RECORD EXTRACTS:

************

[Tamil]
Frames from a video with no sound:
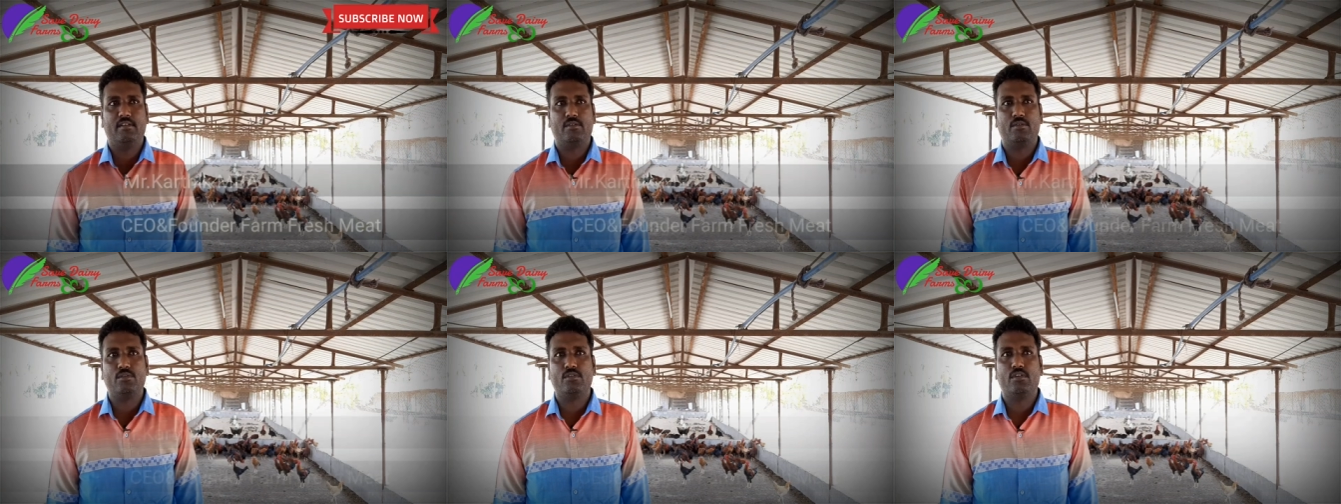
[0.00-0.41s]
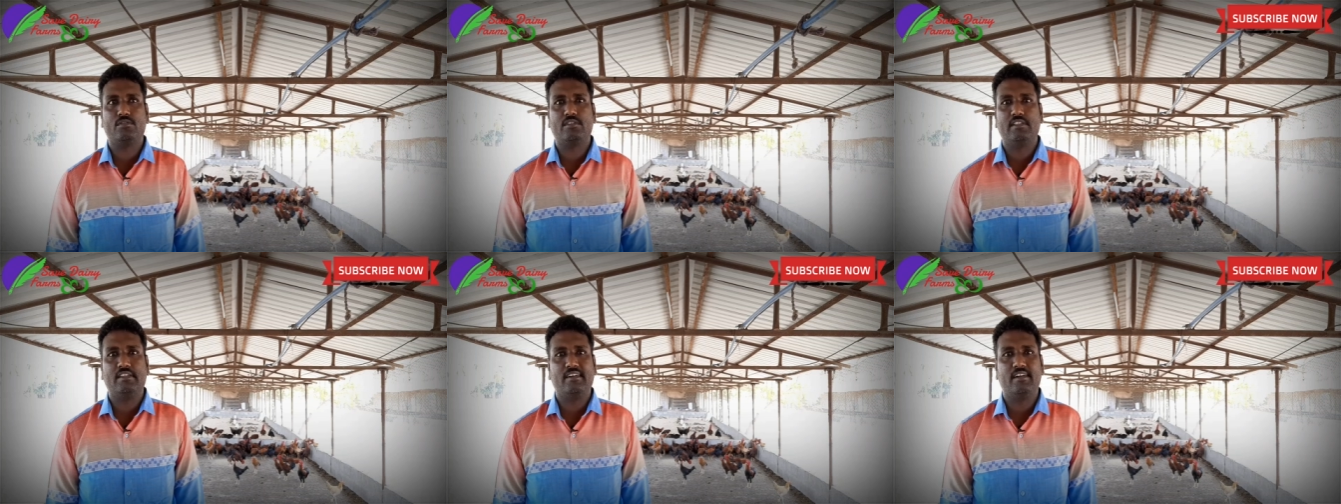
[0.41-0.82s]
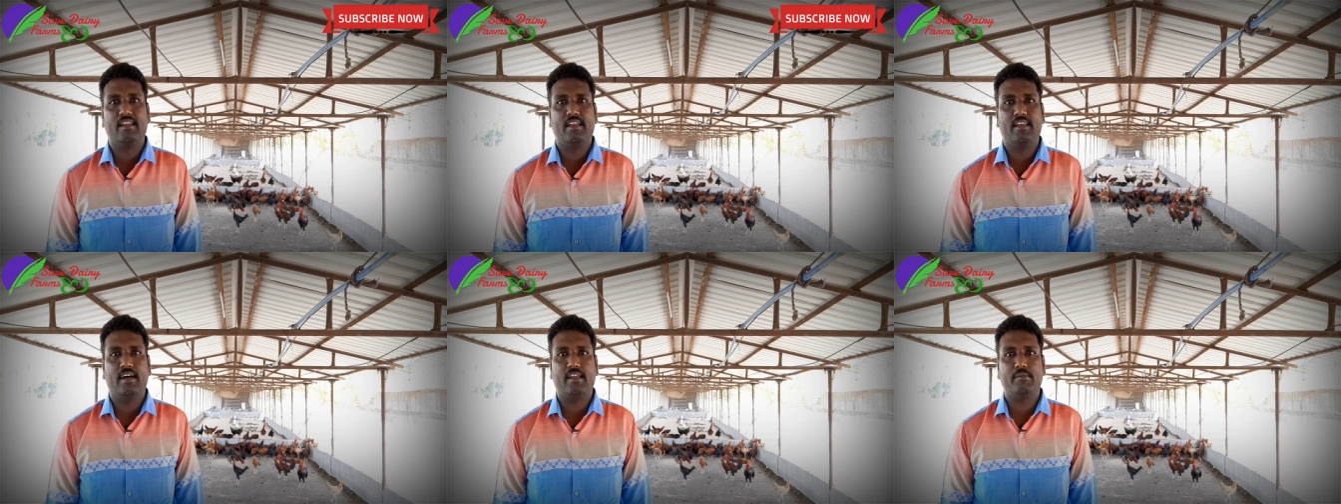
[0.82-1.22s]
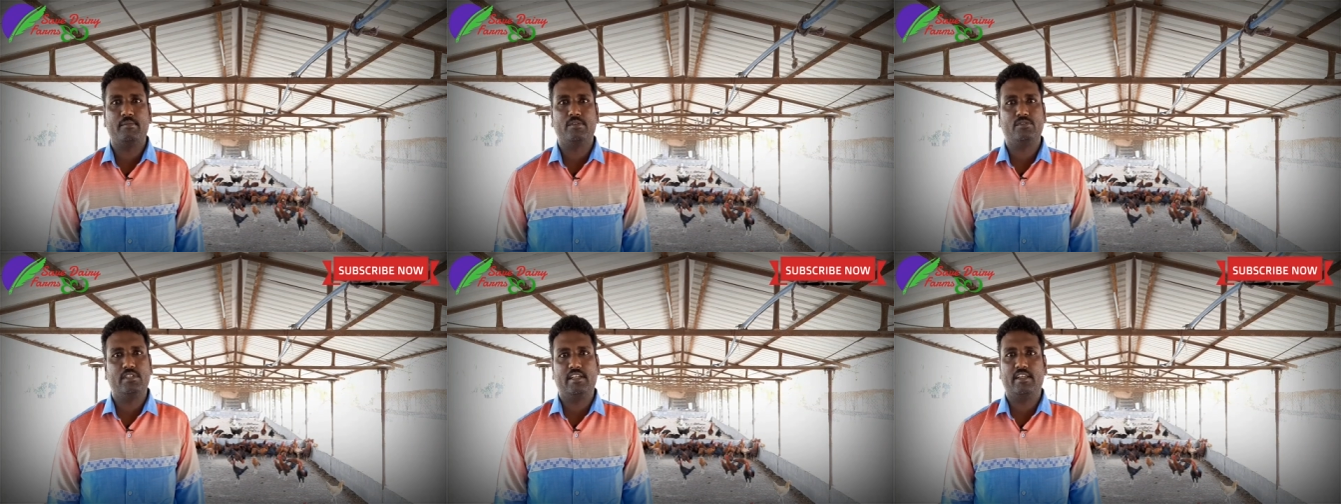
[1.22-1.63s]
டூ தௌசண்ட் தேர்ட்டீனில்
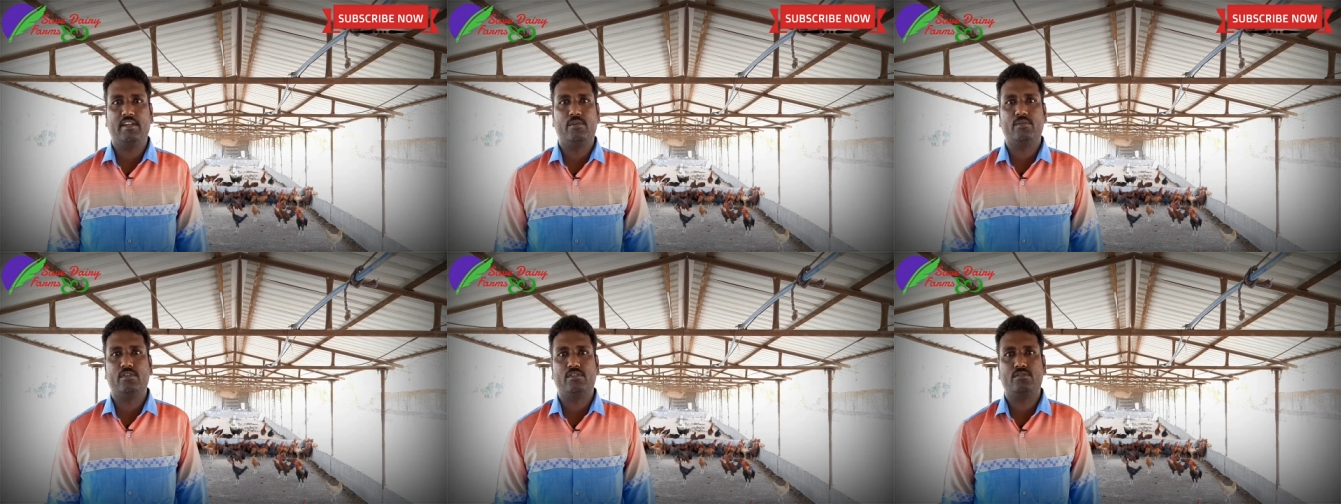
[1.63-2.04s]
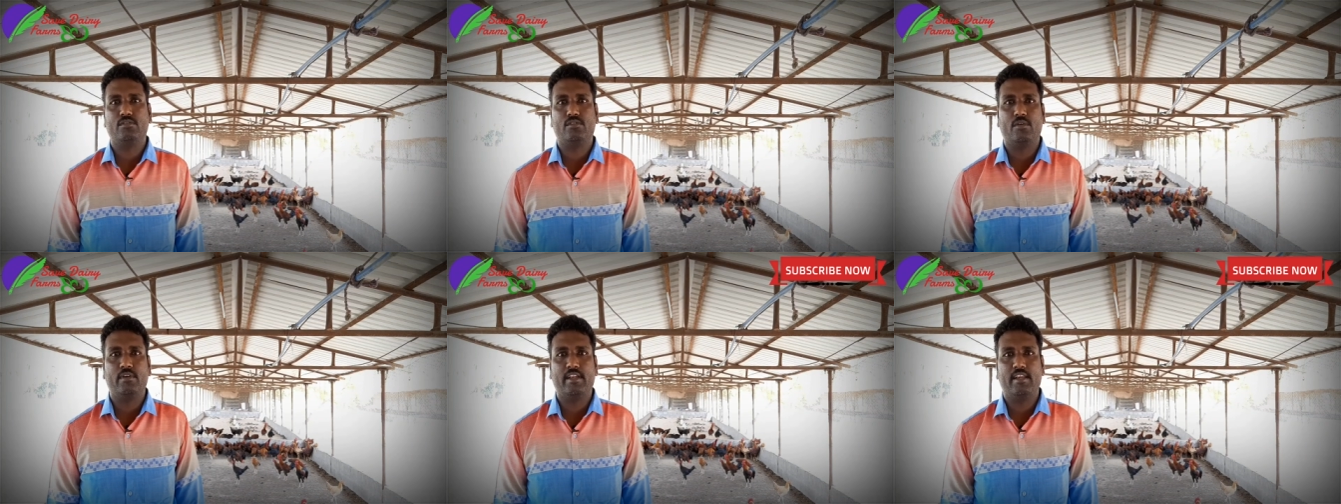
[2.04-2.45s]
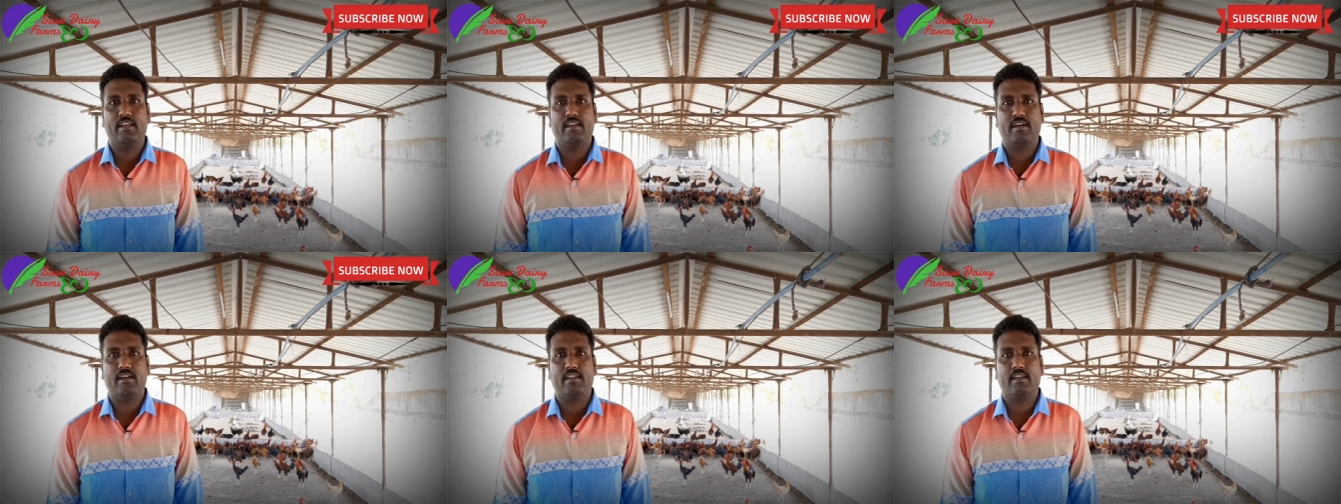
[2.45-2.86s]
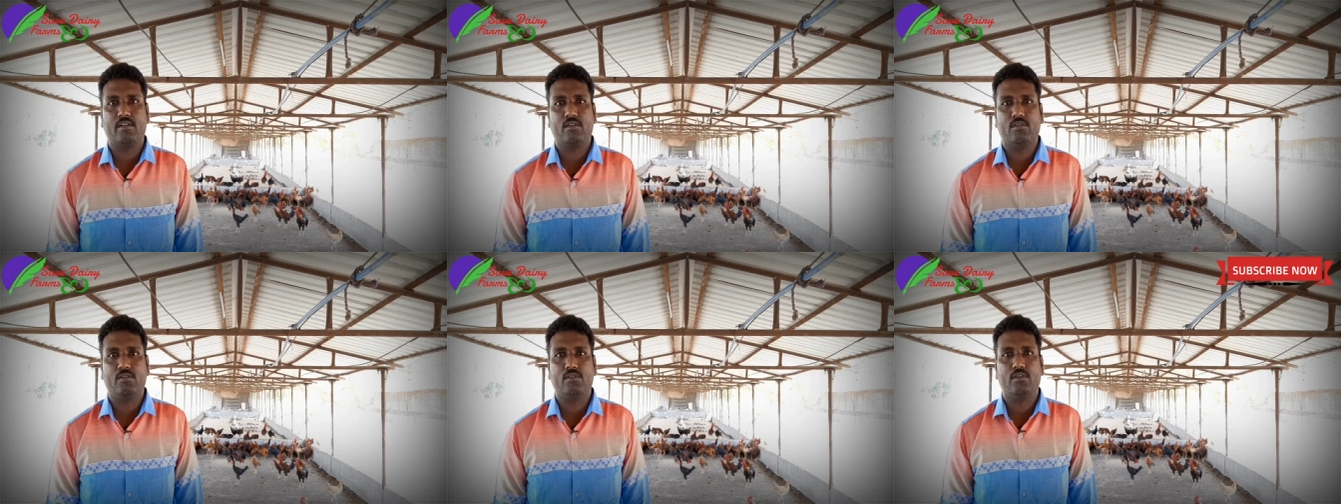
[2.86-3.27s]
ஆரம்பித்து இன்னைக்கு டூ தௌசண்ட் டுவெண்ட்டியில் நாங்கள்
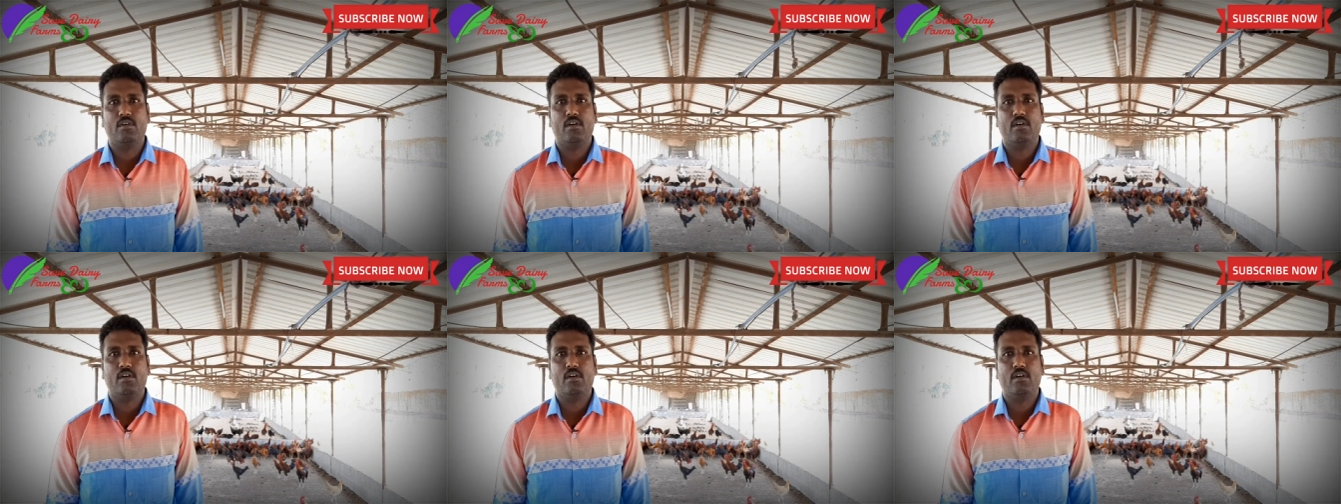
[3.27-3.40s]
நிற்கிறோம்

************

PROBLEM TO SOLVE: All of the data is to be transcribed exactly, with images omitted.

EXERCISE ANSWER:
[Tamil]
Frames from a video with no sound:
[0.00-0.41s]
[0.41-0.82s]
[0.82-1.22s]
[1.22-1.63s]
டூ தௌசண்ட் தேர்ட்டீனில்
[1.63-2.04s]
[2.04-2.45s]
[2.45-2.86s]
[2.86-3.27s]
ஆரம்பித்து இன்னைக்கு டூ தௌசண்ட் டுவெண்ட்டியில் நாங்கள்
[3.27-3.40s]
நிற்கிறோம்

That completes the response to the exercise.